Several of us had read “Trial by Fire,” an article in the September 7 issue of the New Yorker concerning the possible wrongful execution of Cameron Todd Willingham in 2004. (At one point in this article, author David Grann recounts the following case from British history:
“In the summer of 1660, an Englishman named William Harrison vanished on a walk, near the village of Charingworth, in Gloucestershire. His bloodstained hat was soon discovered on the side of a local road. Police interrogated Harrison’s servant, John Perry, and eventually Perry gave a statement that his mother and his brother had killed Harrison for money. Perry, his mother, and his brother were hanged.
Two years later, Harrison reappeared. He insisted, fancifully, that he had been abducted by a band of criminals and sold into slavery. Whatever happened, one thing was indisputable: he had not been murdered by the Perrys.

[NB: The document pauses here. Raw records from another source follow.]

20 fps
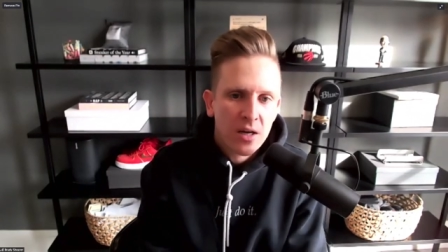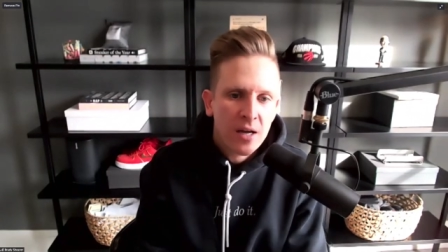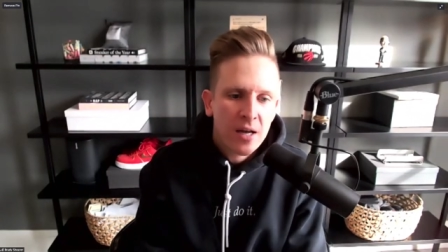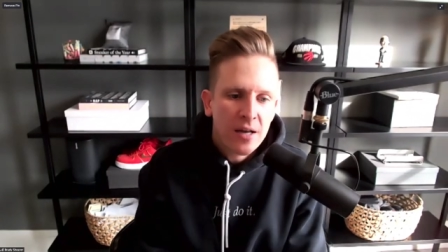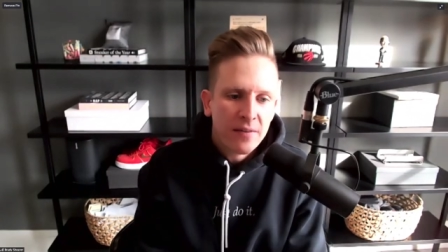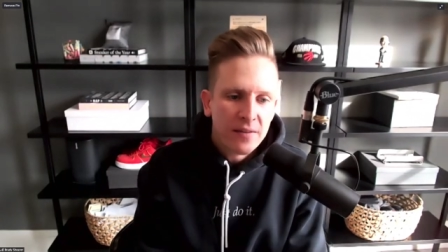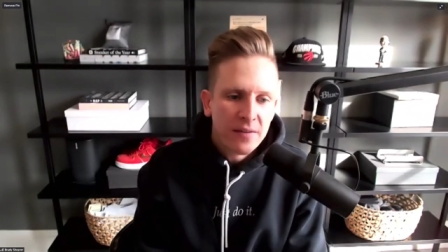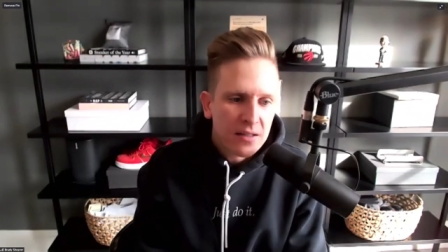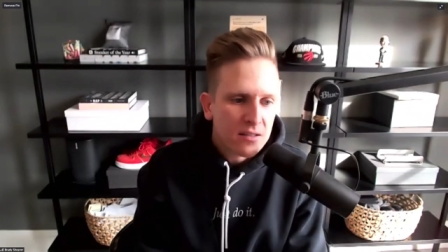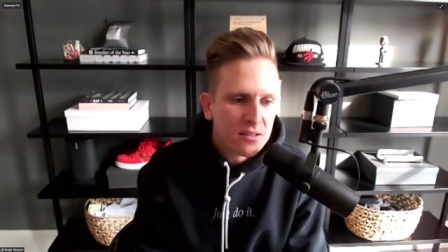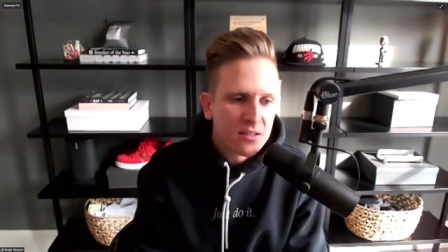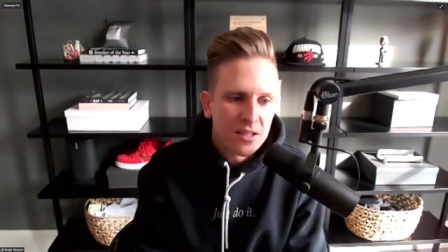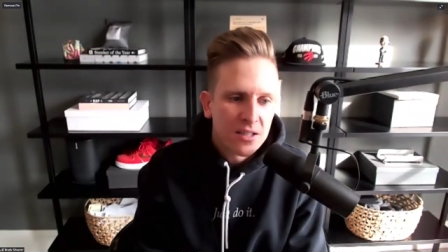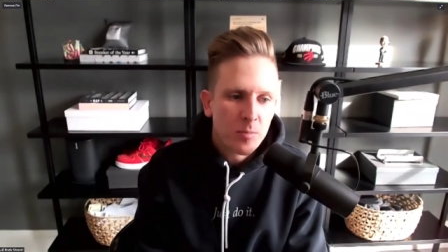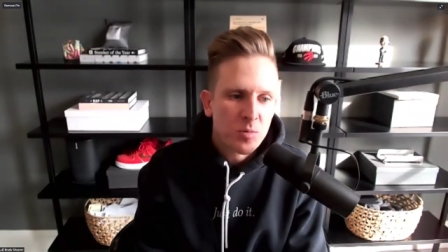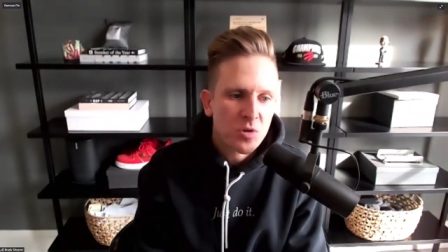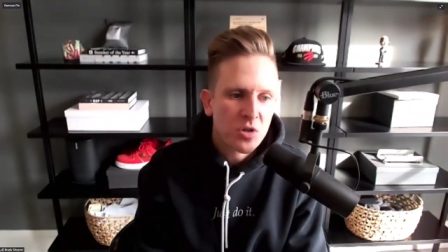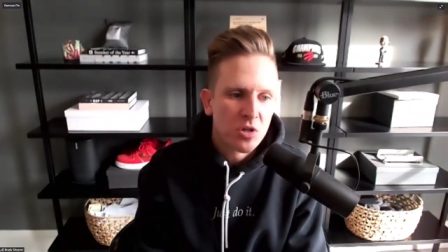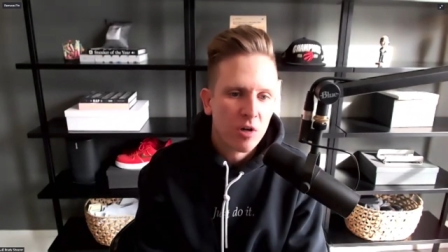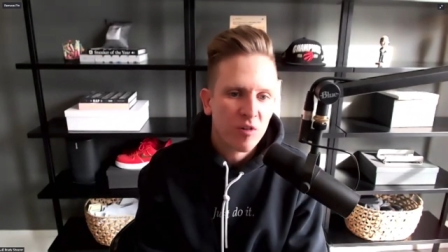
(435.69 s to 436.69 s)
the
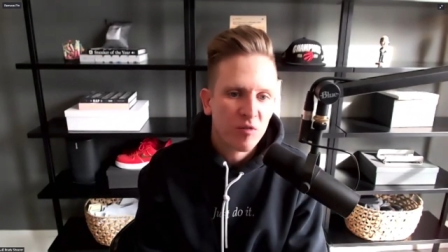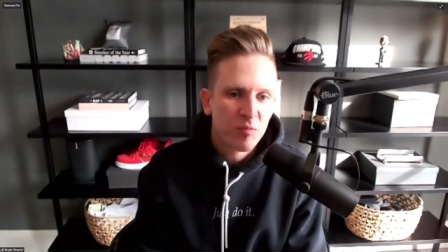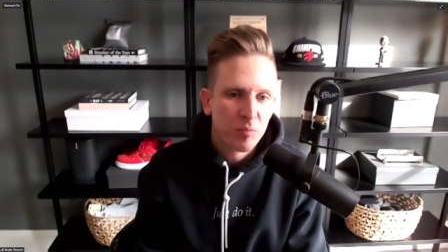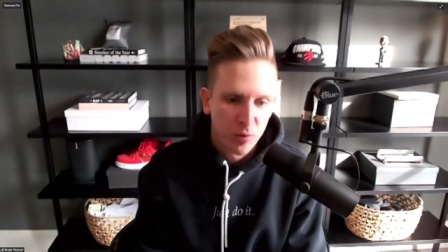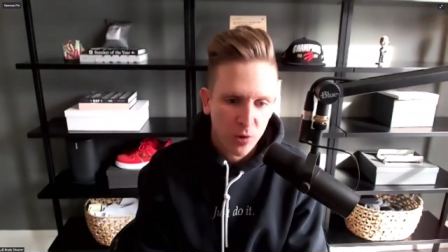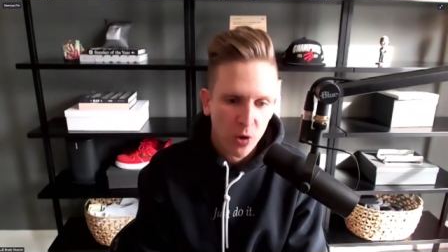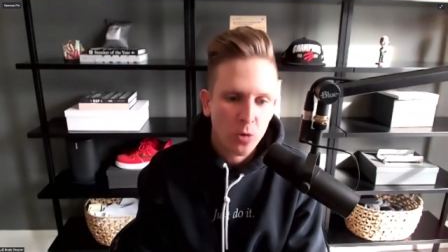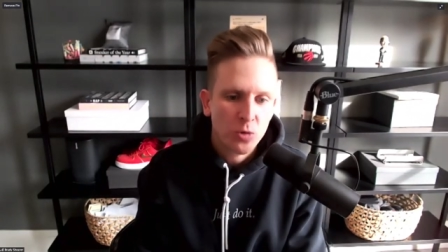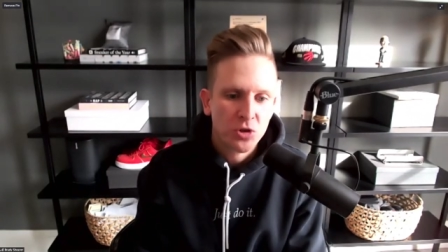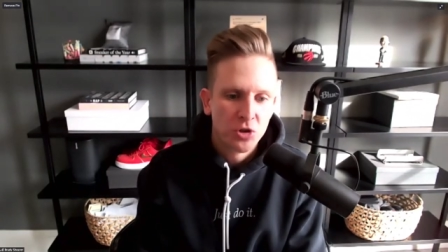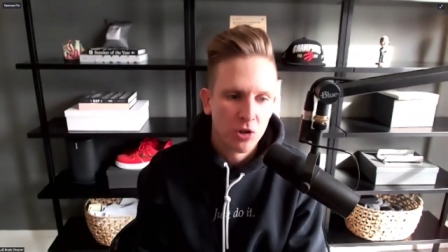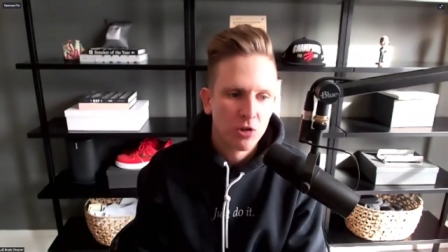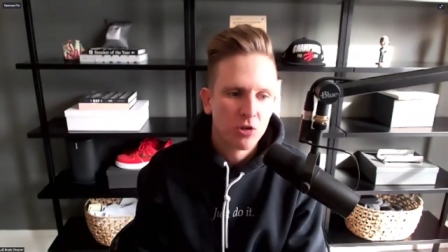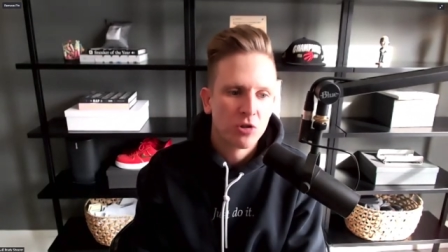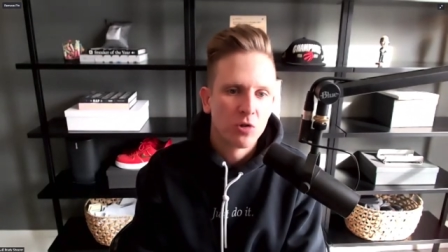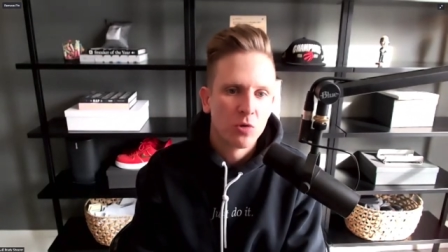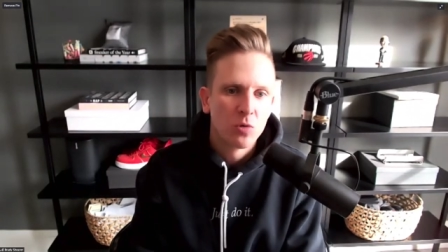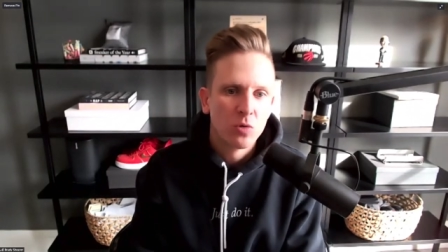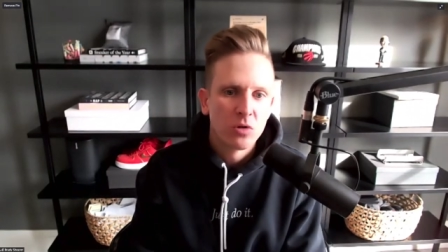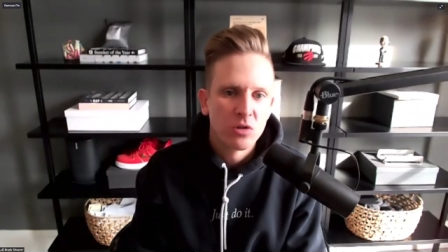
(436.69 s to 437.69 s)
inception of
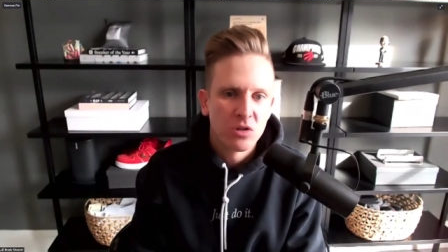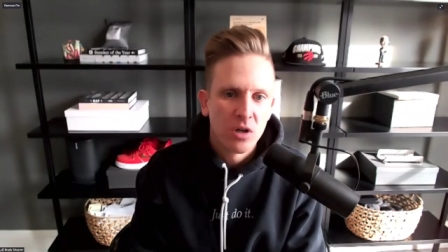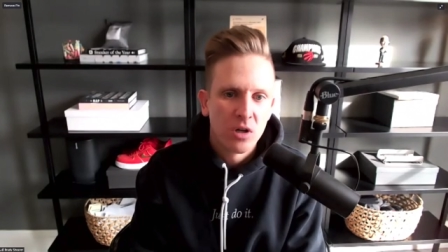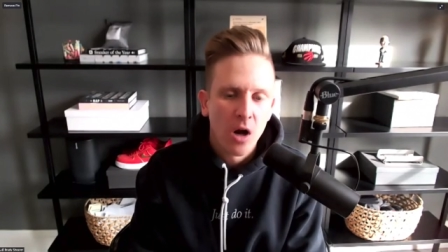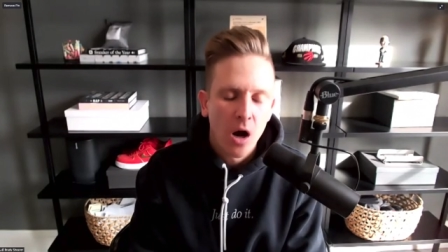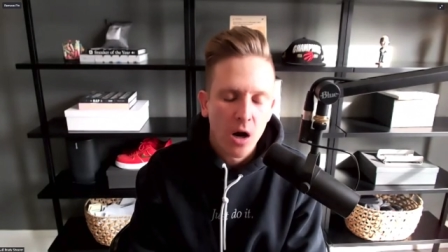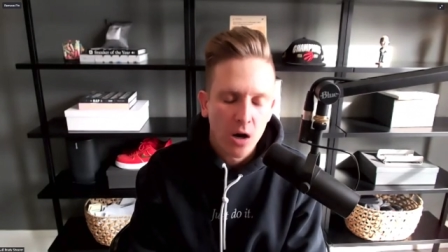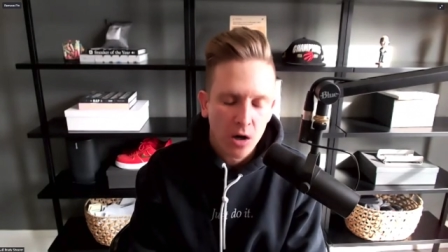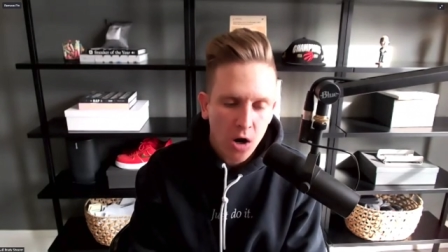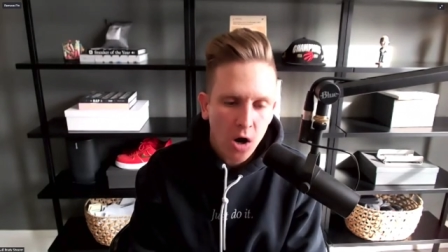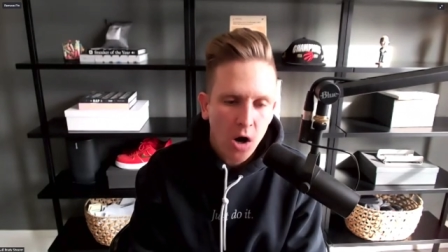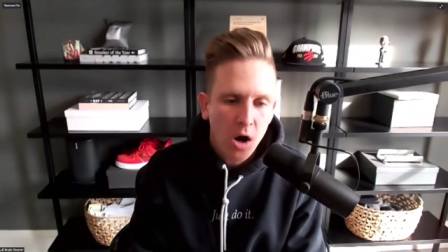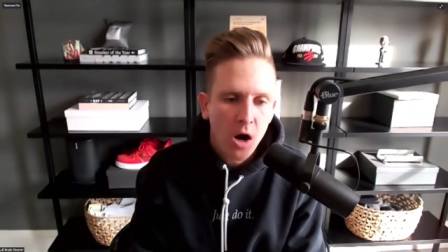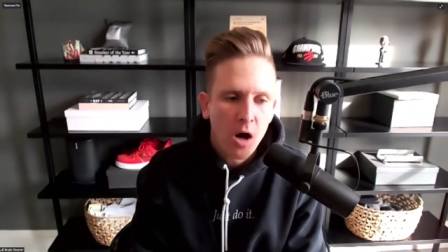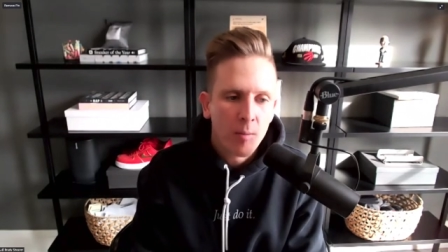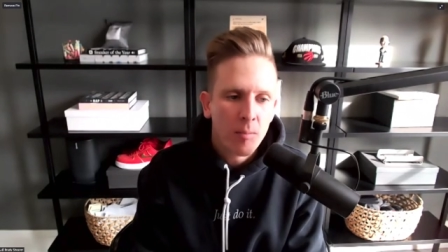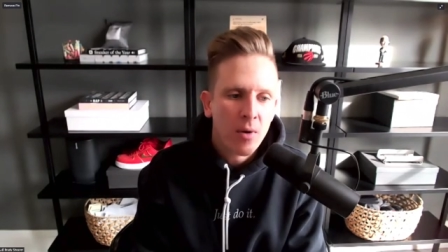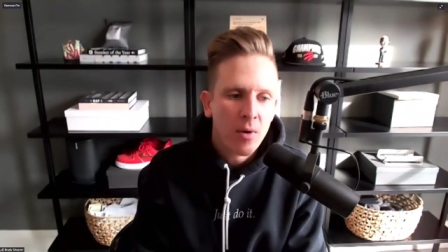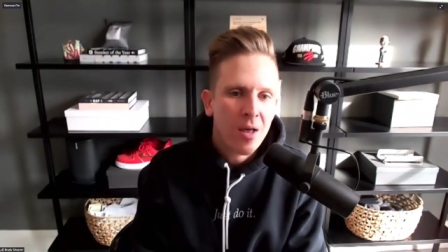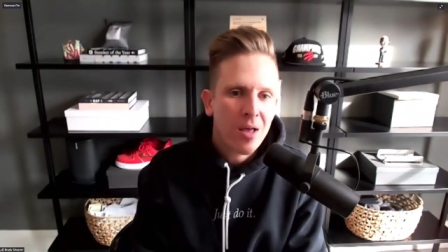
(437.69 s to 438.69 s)

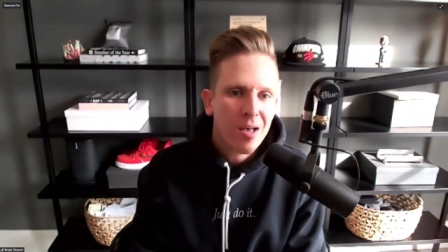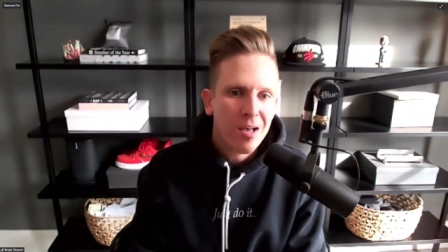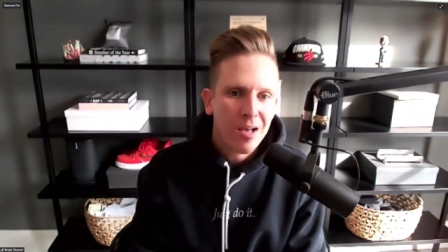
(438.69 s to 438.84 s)
prochurchtools.com.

We talked about other high profile murder cases in which justice has proved elusive. We’ve all had the experience of learning of a verdict or a sentence and exclaiming in disbelief: How could they? or words to that effect. What is the answer to this perennial question? Mine is that just as human beings are hard wired to want to solve puzzles, so are we equally hardwired to yearn for justice – and to keep up the relentless effort to see that justice is served.
Kate Summerscale won the 2008 Samuel Johnson Prize for nonfiction for The Suspicions of Mr. Whicher.